Supplied data:

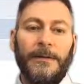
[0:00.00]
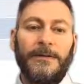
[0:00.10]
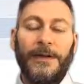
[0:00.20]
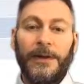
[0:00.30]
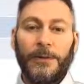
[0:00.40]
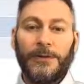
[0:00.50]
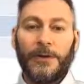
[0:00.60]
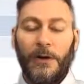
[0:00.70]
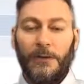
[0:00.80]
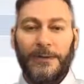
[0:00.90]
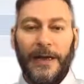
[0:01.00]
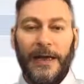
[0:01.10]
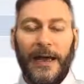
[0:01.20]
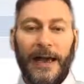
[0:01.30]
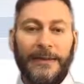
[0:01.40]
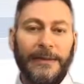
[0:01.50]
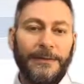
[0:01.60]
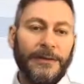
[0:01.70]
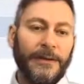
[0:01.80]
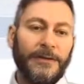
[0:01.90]
sequence of the
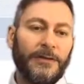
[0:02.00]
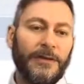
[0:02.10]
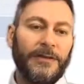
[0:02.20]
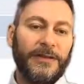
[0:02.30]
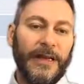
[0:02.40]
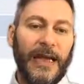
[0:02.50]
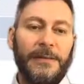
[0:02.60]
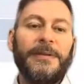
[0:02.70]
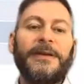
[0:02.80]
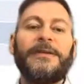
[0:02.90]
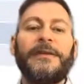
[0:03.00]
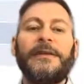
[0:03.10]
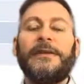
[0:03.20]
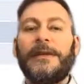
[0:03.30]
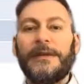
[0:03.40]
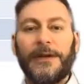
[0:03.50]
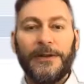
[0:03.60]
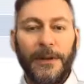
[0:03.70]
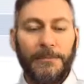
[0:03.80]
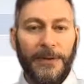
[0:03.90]
activities. So this is A, B, C, D. They're
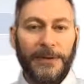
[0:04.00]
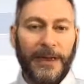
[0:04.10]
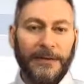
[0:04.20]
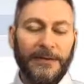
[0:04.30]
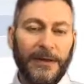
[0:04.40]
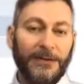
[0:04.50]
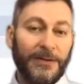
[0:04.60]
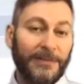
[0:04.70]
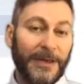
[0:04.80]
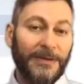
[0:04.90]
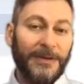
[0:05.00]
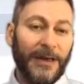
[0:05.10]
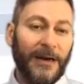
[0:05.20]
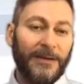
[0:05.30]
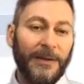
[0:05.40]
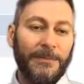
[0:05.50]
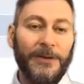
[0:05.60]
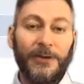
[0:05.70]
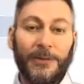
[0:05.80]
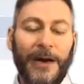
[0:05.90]
numbered as such. Sometimes they are
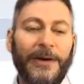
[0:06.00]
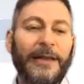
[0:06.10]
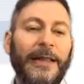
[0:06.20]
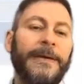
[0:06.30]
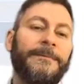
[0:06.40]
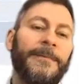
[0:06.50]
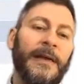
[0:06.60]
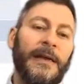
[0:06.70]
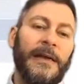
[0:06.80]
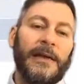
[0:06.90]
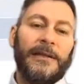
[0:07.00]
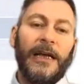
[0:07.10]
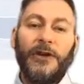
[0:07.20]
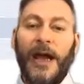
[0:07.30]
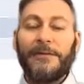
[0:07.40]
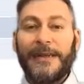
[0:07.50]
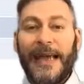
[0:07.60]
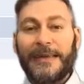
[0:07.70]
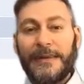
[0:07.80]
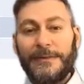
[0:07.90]
numbered numerically. Then you have
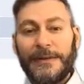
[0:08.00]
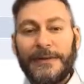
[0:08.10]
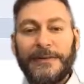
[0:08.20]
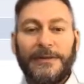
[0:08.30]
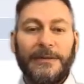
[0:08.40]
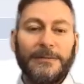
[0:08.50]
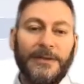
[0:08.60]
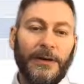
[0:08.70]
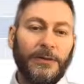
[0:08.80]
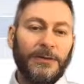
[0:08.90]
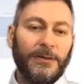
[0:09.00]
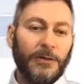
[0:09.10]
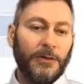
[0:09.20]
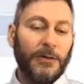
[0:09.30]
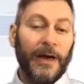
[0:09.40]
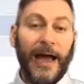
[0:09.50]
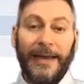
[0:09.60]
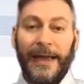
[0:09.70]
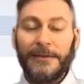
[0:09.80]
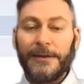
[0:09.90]
the activities themselves. So
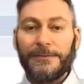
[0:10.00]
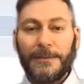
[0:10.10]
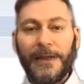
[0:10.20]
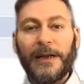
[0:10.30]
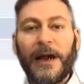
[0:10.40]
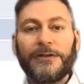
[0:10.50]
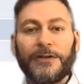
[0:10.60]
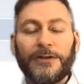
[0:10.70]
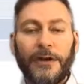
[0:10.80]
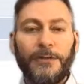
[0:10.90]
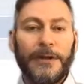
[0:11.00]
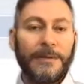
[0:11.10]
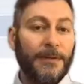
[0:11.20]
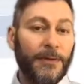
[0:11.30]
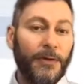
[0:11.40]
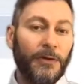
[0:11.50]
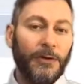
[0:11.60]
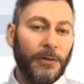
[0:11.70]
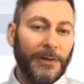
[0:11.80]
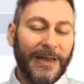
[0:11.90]
again, familiarize yourself with them, even though
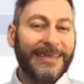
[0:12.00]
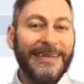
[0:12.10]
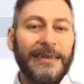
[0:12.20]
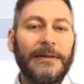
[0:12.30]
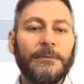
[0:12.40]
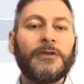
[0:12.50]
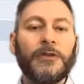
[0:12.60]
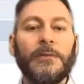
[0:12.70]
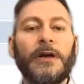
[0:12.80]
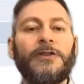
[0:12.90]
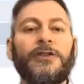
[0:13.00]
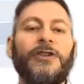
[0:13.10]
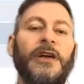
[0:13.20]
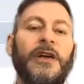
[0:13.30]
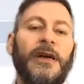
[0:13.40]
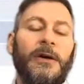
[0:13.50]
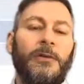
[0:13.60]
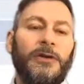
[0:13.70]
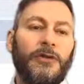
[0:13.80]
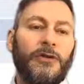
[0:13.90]
you will not need them so much
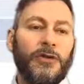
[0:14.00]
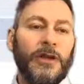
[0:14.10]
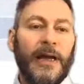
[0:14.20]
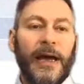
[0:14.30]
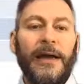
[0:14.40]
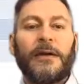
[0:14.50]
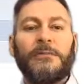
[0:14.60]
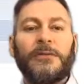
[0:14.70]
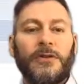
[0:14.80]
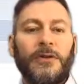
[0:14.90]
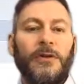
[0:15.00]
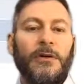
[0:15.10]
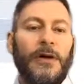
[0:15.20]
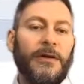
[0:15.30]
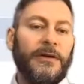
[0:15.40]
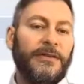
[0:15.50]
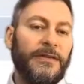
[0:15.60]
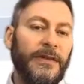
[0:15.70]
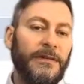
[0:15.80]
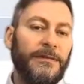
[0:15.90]
when you draw the diagram. So
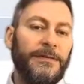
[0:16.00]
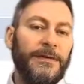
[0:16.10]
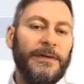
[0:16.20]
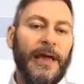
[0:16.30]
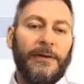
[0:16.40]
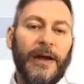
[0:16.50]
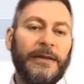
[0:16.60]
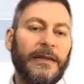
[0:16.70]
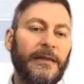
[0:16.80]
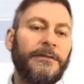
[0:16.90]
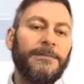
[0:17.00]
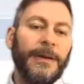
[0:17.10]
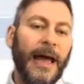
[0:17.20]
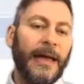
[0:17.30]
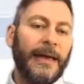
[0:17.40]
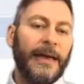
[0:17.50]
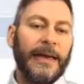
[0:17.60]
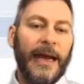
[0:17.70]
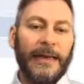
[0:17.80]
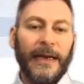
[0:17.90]
receive directive,
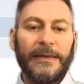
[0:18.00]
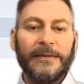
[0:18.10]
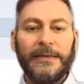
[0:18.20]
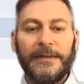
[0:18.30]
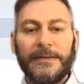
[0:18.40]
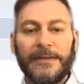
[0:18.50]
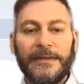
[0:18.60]
planning, analysis,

Exercise brief: Give back the material word for word, leaving out its pictures.

Written answer:
[0:00.00]
[0:00.10]
[0:00.20]
[0:00.30]
[0:00.40]
[0:00.50]
[0:00.60]
[0:00.70]
[0:00.80]
[0:00.90]
[0:01.00]
[0:01.10]
[0:01.20]
[0:01.30]
[0:01.40]
[0:01.50]
[0:01.60]
[0:01.70]
[0:01.80]
[0:01.90]
sequence of the
[0:02.00]
[0:02.10]
[0:02.20]
[0:02.30]
[0:02.40]
[0:02.50]
[0:02.60]
[0:02.70]
[0:02.80]
[0:02.90]
[0:03.00]
[0:03.10]
[0:03.20]
[0:03.30]
[0:03.40]
[0:03.50]
[0:03.60]
[0:03.70]
[0:03.80]
[0:03.90]
activities. So this is A, B, C, D. They're
[0:04.00]
[0:04.10]
[0:04.20]
[0:04.30]
[0:04.40]
[0:04.50]
[0:04.60]
[0:04.70]
[0:04.80]
[0:04.90]
[0:05.00]
[0:05.10]
[0:05.20]
[0:05.30]
[0:05.40]
[0:05.50]
[0:05.60]
[0:05.70]
[0:05.80]
[0:05.90]
numbered as such. Sometimes they are
[0:06.00]
[0:06.10]
[0:06.20]
[0:06.30]
[0:06.40]
[0:06.50]
[0:06.60]
[0:06.70]
[0:06.80]
[0:06.90]
[0:07.00]
[0:07.10]
[0:07.20]
[0:07.30]
[0:07.40]
[0:07.50]
[0:07.60]
[0:07.70]
[0:07.80]
[0:07.90]
numbered numerically. Then you have
[0:08.00]
[0:08.10]
[0:08.20]
[0:08.30]
[0:08.40]
[0:08.50]
[0:08.60]
[0:08.70]
[0:08.80]
[0:08.90]
[0:09.00]
[0:09.10]
[0:09.20]
[0:09.30]
[0:09.40]
[0:09.50]
[0:09.60]
[0:09.70]
[0:09.80]
[0:09.90]
the activities themselves. So
[0:10.00]
[0:10.10]
[0:10.20]
[0:10.30]
[0:10.40]
[0:10.50]
[0:10.60]
[0:10.70]
[0:10.80]
[0:10.90]
[0:11.00]
[0:11.10]
[0:11.20]
[0:11.30]
[0:11.40]
[0:11.50]
[0:11.60]
[0:11.70]
[0:11.80]
[0:11.90]
again, familiarize yourself with them, even though
[0:12.00]
[0:12.10]
[0:12.20]
[0:12.30]
[0:12.40]
[0:12.50]
[0:12.60]
[0:12.70]
[0:12.80]
[0:12.90]
[0:13.00]
[0:13.10]
[0:13.20]
[0:13.30]
[0:13.40]
[0:13.50]
[0:13.60]
[0:13.70]
[0:13.80]
[0:13.90]
you will not need them so much
[0:14.00]
[0:14.10]
[0:14.20]
[0:14.30]
[0:14.40]
[0:14.50]
[0:14.60]
[0:14.70]
[0:14.80]
[0:14.90]
[0:15.00]
[0:15.10]
[0:15.20]
[0:15.30]
[0:15.40]
[0:15.50]
[0:15.60]
[0:15.70]
[0:15.80]
[0:15.90]
when you draw the diagram. So
[0:16.00]
[0:16.10]
[0:16.20]
[0:16.30]
[0:16.40]
[0:16.50]
[0:16.60]
[0:16.70]
[0:16.80]
[0:16.90]
[0:17.00]
[0:17.10]
[0:17.20]
[0:17.30]
[0:17.40]
[0:17.50]
[0:17.60]
[0:17.70]
[0:17.80]
[0:17.90]
receive directive,
[0:18.00]
[0:18.10]
[0:18.20]
[0:18.30]
[0:18.40]
[0:18.50]
[0:18.60]
planning, analysis,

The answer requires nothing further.